E ele continuou. “Muitas vezes essas ações resultaram em intimidação, coerção ou ameaças contra motoristas e pedestres, causando insegurança urbana e social.. Da mesma forma, a proliferação deste tipo de atividade implica um perigo potencial para a segurança de condutores e peões, pois provoca distrações, obstrução ao tráfego de veículos e incidentes de trânsito.”
O município começou neste momento atividades diferentes para aplicar a fórmula. Carlos BáezO secretário adjunto de Segurança Urbana mencionou que cerca de 30 pessoas foram notificadas, principalmente nos cantos centrais. “Informámo-los sobre o alcance da decisão, foi elaborado um protocolo de informação e prestamos contas às pessoas identificadas, a quem foi entregue uma cópia do protocolo”, acrescentou o responsável.
Segundo Bais, a maioria dos notificados são jovens, e mais de 50% vêm de outras cidades, enquanto cerca de 40% são de Bariloche. A essa altura, era comum ver malabaristas o ano todo, principalmente em cantos centrais como Quaglia e Moreno. Muitos deles hoje pensam que “todos estão no mesmo saco” e estão preocupados com o seu futuro.
Conectado A NAÇÃOconselheiro da oposição Leandro Costa Bruto (incluindo Bariloche) alertou que tem recebido diversas reclamações de algumas pessoas que realizam este tipo de atividade. “Encontramos essas pessoas Eles são de Bariloche e apresentaram pedido de regulamentação. A verdade é que não há proibição no decreto e a ordem executiva determina que a atividade deve ser regulamentada e registrada. Por isso escrevemos uma carta a exigir a regulamentação”, disse o autarca. Com o pedido de registo, diversas pessoas que trabalham na via pública sublinharam que “exercem atividades de forma legal e como meio de sustento pessoal e familiar”.
Costa Bruten acrescentou que estudou a situação de 25 pessoas. todos são de Bariloche, nenhum deles tem antecedentes criminais ou denúncias contra eles. “O que deveria ser feito não é proibir a atividade, mas sim regulamentá-la e controlá-la. Logicamente, um prefeito mentiroso e golpista ganha mais do que trabalhar no dia a dia.

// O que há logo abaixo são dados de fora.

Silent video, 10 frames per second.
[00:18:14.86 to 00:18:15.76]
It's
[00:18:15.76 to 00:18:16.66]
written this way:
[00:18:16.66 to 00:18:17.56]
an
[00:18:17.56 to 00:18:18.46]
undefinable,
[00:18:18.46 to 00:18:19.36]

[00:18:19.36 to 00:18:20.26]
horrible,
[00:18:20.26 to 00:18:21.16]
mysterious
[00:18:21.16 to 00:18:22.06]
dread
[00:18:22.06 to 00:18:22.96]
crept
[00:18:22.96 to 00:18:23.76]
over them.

Conforme consta na decisão. A Câmara dos Vereadores foi solicitada a cadastrar pessoas no cadastro comunitário. “Funcionários do município afirmam que este cadastro não foi criado ou está funcionando. Estamos aguardando o retorno de Cortes de Buenos Aires e que esta situação seja resolvida”, disse Costa Bruten. Sobre os alegados conflitos, motins e atos de intimidação, afirmou que “não há reclamação do município”.

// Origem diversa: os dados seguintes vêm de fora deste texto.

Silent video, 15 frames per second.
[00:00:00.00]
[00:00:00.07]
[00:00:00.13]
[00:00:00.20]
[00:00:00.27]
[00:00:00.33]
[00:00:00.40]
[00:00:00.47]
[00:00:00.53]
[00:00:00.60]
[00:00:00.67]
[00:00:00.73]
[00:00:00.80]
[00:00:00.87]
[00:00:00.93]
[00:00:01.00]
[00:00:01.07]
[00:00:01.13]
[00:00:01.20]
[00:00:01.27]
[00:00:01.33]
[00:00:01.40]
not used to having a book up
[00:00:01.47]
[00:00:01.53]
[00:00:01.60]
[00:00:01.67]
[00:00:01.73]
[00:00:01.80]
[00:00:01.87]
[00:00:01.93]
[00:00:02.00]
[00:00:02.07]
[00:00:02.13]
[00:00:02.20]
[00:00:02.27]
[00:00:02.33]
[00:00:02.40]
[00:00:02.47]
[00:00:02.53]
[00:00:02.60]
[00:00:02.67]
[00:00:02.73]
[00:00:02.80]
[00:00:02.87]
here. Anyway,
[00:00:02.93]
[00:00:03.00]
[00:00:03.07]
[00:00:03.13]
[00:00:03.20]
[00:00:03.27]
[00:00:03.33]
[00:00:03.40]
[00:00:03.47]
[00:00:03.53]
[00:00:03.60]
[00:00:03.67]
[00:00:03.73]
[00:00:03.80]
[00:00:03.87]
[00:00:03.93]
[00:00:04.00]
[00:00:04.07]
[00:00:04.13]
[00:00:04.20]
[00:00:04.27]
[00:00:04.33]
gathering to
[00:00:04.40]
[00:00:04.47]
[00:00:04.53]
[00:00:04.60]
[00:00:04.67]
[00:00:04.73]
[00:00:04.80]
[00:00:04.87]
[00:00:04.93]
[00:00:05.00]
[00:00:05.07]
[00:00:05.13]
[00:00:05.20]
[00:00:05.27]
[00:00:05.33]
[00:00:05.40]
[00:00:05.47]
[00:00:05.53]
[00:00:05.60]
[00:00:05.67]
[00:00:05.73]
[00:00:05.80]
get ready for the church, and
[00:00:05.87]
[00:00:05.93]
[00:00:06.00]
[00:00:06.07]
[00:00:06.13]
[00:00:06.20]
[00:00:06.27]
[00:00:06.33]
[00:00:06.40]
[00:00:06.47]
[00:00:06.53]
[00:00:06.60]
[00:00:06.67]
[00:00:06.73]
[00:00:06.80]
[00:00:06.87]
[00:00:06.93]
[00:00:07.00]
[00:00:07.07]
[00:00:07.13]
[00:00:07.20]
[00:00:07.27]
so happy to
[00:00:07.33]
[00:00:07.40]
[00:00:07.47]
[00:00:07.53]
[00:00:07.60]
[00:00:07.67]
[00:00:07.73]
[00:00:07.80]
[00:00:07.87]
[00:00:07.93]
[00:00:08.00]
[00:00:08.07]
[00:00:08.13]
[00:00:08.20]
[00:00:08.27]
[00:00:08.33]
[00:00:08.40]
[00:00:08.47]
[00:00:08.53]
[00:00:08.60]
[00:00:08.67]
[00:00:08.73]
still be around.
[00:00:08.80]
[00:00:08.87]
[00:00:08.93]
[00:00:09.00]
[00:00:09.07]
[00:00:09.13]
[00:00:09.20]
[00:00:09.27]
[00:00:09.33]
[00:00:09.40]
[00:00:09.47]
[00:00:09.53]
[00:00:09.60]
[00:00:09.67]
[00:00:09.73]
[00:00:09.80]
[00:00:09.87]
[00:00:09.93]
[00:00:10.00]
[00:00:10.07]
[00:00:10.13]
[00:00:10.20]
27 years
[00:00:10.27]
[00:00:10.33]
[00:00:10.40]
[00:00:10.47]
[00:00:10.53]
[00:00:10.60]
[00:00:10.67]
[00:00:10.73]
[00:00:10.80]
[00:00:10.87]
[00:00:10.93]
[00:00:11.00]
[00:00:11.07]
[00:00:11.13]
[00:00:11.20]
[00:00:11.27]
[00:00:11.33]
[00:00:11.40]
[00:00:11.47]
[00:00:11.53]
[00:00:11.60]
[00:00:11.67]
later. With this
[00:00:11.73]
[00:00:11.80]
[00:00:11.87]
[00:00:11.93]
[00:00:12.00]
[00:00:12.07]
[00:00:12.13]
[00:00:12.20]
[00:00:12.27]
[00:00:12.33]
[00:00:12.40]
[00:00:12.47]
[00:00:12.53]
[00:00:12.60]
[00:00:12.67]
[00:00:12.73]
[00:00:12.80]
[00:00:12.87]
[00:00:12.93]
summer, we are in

Enquanto isso, o conselheiro Roxana Ferreira (Nos Une) concordou com a necessidade de fazer decisão que regulamenta a atividade. “Esta decisão, como muitas outras resoluções do autarca, não tem fundamento. Não tem queixas. Além disso, é discriminatória. Quem vem daqui trabalha, e quem não vem, não. Agora a autoridade depende do executivo. Ainda ontem, um dos associados de Cortes disse que quem quiser trabalhar como limpa-vidros ou malabarista tem de pagar “Higiene e Controlo”. Não têm negócio maluco, trabalham de graça”, alertou.